Work order: An exact reproduction of all the data is needed, with no images in it.

[Data extracted from a collection]
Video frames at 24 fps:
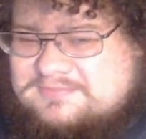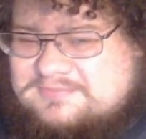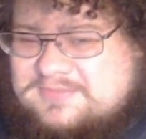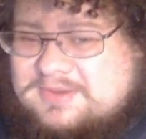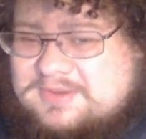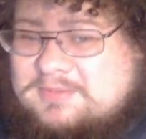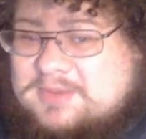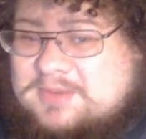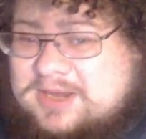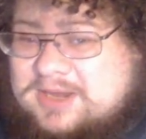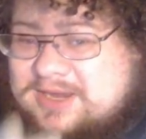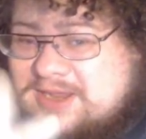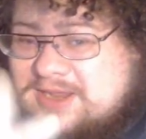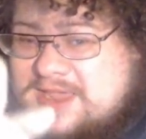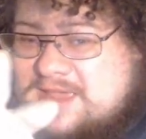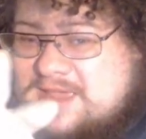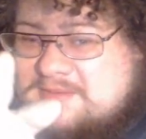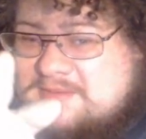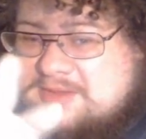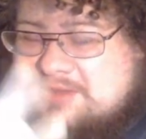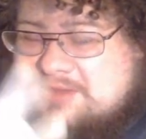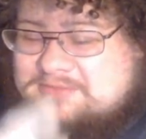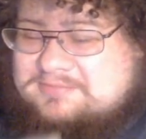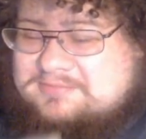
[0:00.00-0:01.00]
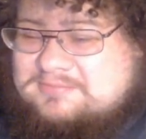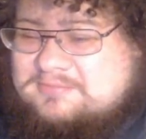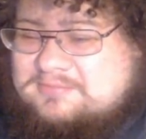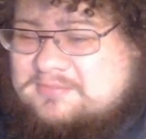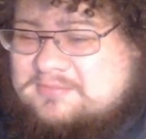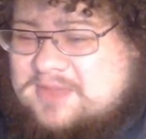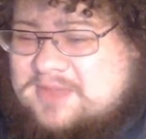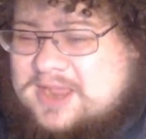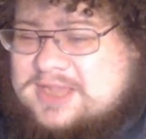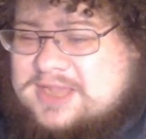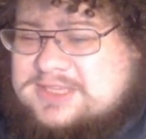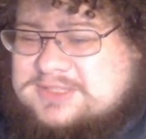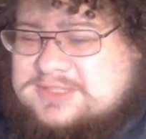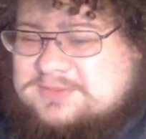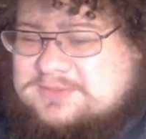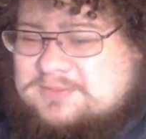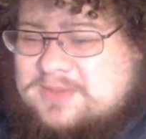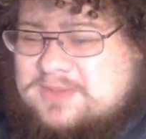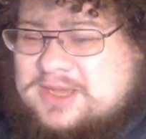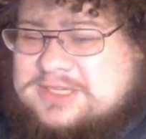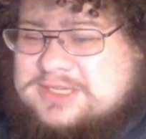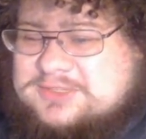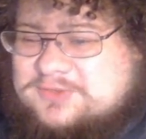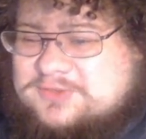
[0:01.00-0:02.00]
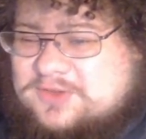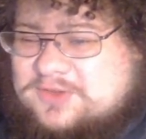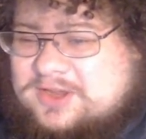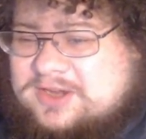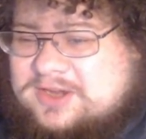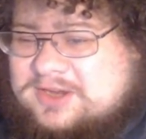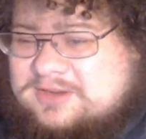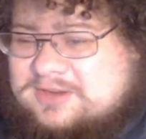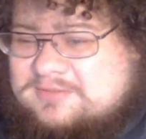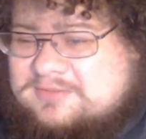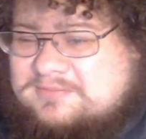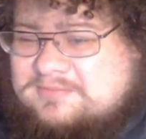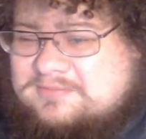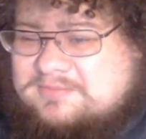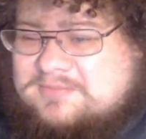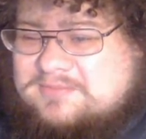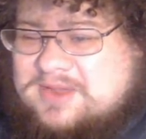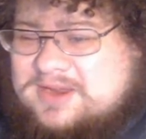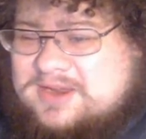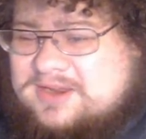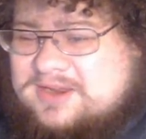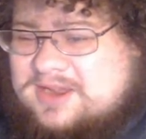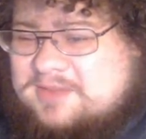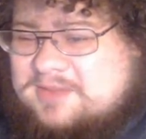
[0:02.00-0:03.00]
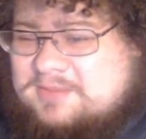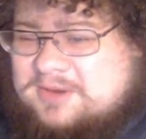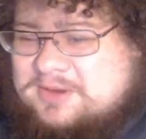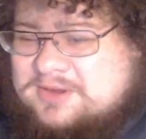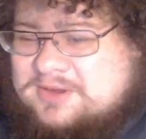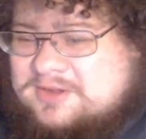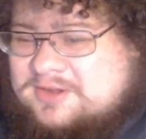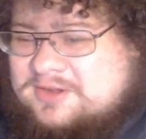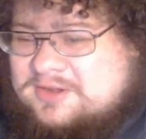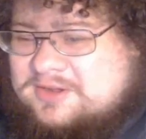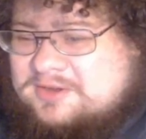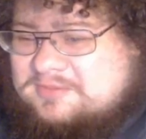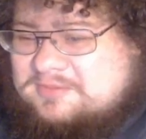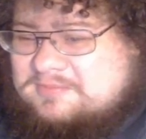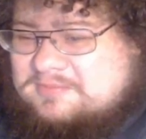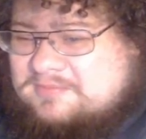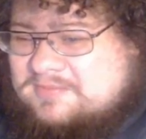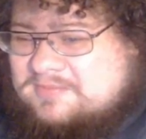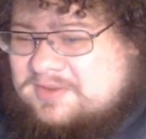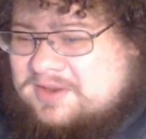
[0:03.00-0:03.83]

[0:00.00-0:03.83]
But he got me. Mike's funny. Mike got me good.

Task solution:
Video frames at 24 fps:
[0:00.00-0:01.00]
[0:01.00-0:02.00]
[0:02.00-0:03.00]
[0:03.00-0:03.83]

[0:00.00-0:03.83]
But he got me. Mike's funny. Mike got me good.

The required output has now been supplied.